▶ Work to be completed
The answer should consist of the full listing below, repeated exactly and free of pictures.

▶ Task material
━━━━━━━━━━━━━━━━
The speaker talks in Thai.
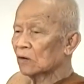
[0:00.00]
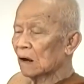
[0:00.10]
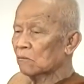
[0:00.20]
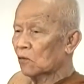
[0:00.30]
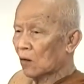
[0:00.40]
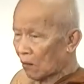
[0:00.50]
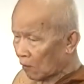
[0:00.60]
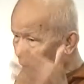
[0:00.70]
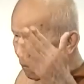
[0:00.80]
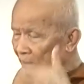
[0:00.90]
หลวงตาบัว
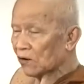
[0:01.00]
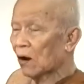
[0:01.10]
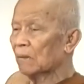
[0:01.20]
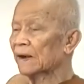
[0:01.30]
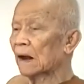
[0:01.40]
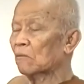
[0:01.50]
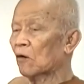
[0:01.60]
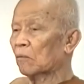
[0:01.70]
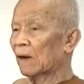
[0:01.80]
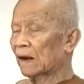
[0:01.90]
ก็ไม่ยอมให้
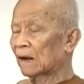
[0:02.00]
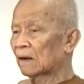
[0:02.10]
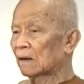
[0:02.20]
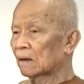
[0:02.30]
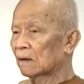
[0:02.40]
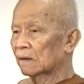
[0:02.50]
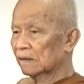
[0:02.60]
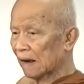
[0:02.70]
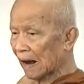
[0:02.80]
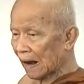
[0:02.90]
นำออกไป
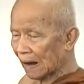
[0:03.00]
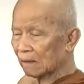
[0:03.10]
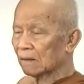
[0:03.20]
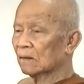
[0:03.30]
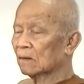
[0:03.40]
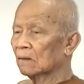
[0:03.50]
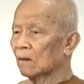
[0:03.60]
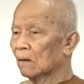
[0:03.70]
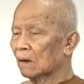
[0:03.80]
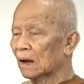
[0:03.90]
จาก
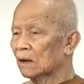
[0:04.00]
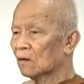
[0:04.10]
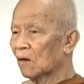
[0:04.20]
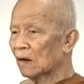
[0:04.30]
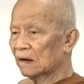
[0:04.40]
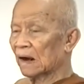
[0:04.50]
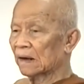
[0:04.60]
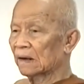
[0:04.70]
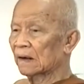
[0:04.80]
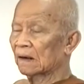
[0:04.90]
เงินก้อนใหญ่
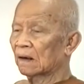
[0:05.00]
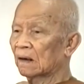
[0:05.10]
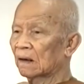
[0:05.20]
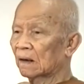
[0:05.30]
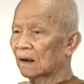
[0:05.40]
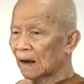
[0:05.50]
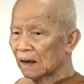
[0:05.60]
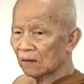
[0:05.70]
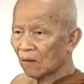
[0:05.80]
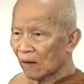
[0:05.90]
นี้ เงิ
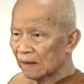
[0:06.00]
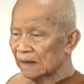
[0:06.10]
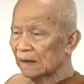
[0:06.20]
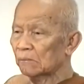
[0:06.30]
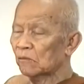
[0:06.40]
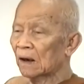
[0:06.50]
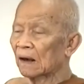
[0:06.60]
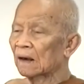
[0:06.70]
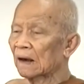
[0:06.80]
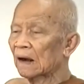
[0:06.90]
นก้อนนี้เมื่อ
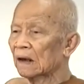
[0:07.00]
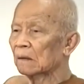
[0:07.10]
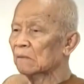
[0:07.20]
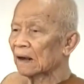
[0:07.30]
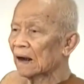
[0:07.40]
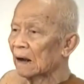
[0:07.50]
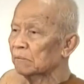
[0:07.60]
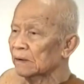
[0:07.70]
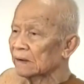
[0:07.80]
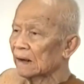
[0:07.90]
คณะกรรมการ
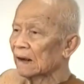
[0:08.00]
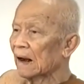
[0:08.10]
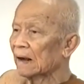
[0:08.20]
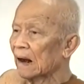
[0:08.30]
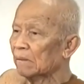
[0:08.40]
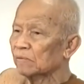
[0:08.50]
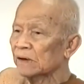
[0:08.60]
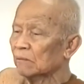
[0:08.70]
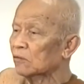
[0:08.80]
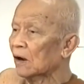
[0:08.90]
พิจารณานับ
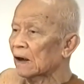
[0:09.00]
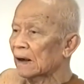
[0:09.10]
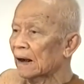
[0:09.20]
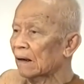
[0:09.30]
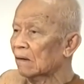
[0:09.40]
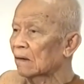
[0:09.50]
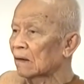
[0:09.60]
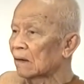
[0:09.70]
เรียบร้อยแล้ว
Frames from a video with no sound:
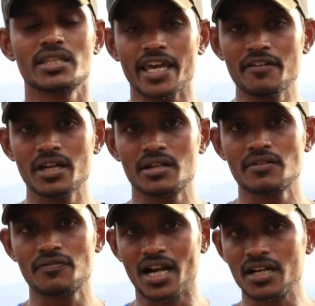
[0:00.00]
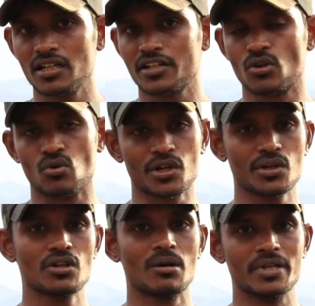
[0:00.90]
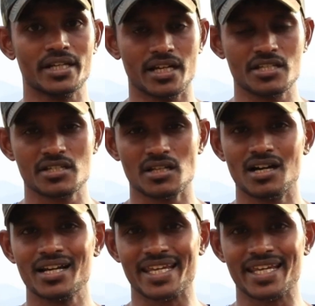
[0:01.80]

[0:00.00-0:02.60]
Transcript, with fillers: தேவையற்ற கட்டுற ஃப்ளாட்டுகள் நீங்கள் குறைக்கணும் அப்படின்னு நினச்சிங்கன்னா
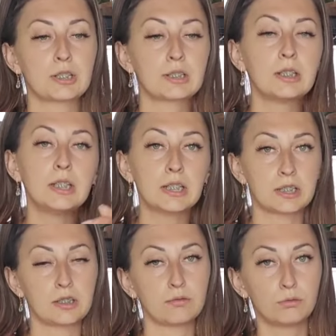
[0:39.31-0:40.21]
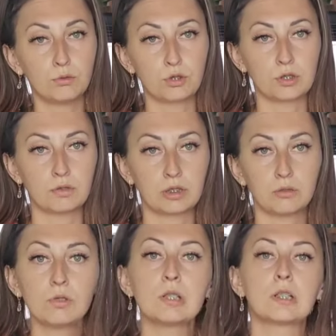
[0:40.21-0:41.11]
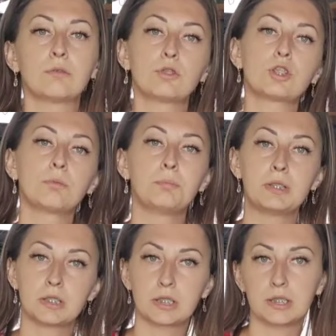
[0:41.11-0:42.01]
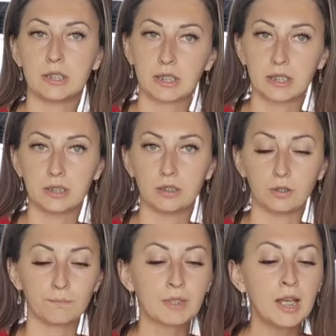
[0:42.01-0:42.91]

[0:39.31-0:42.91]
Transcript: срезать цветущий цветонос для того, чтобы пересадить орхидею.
━━━━━━━━━━━━━━━━
▶ Task response
The speaker talks in Thai.
[0:00.00]
[0:00.10]
[0:00.20]
[0:00.30]
[0:00.40]
[0:00.50]
[0:00.60]
[0:00.70]
[0:00.80]
[0:00.90]
หลวงตาบัว
[0:01.00]
[0:01.10]
[0:01.20]
[0:01.30]
[0:01.40]
[0:01.50]
[0:01.60]
[0:01.70]
[0:01.80]
[0:01.90]
ก็ไม่ยอมให้
[0:02.00]
[0:02.10]
[0:02.20]
[0:02.30]
[0:02.40]
[0:02.50]
[0:02.60]
[0:02.70]
[0:02.80]
[0:02.90]
นำออกไป
[0:03.00]
[0:03.10]
[0:03.20]
[0:03.30]
[0:03.40]
[0:03.50]
[0:03.60]
[0:03.70]
[0:03.80]
[0:03.90]
จาก
[0:04.00]
[0:04.10]
[0:04.20]
[0:04.30]
[0:04.40]
[0:04.50]
[0:04.60]
[0:04.70]
[0:04.80]
[0:04.90]
เงินก้อนใหญ่
[0:05.00]
[0:05.10]
[0:05.20]
[0:05.30]
[0:05.40]
[0:05.50]
[0:05.60]
[0:05.70]
[0:05.80]
[0:05.90]
นี้ เงิ
[0:06.00]
[0:06.10]
[0:06.20]
[0:06.30]
[0:06.40]
[0:06.50]
[0:06.60]
[0:06.70]
[0:06.80]
[0:06.90]
นก้อนนี้เมื่อ
[0:07.00]
[0:07.10]
[0:07.20]
[0:07.30]
[0:07.40]
[0:07.50]
[0:07.60]
[0:07.70]
[0:07.80]
[0:07.90]
คณะกรรมการ
[0:08.00]
[0:08.10]
[0:08.20]
[0:08.30]
[0:08.40]
[0:08.50]
[0:08.60]
[0:08.70]
[0:08.80]
[0:08.90]
พิจารณานับ
[0:09.00]
[0:09.10]
[0:09.20]
[0:09.30]
[0:09.40]
[0:09.50]
[0:09.60]
[0:09.70]
เรียบร้อยแล้ว
Frames from a video with no sound:
[0:00.00]
[0:00.90]
[0:01.80]

[0:00.00-0:02.60]
Transcript, with fillers: தேவையற்ற கட்டுற ஃப்ளாட்டுகள் நீங்கள் குறைக்கணும் அப்படின்னு நினச்சிங்கன்னா
[0:39.31-0:40.21]
[0:40.21-0:41.11]
[0:41.11-0:42.01]
[0:42.01-0:42.91]

[0:39.31-0:42.91]
Transcript: срезать цветущий цветонос для того, чтобы пересадить орхидею.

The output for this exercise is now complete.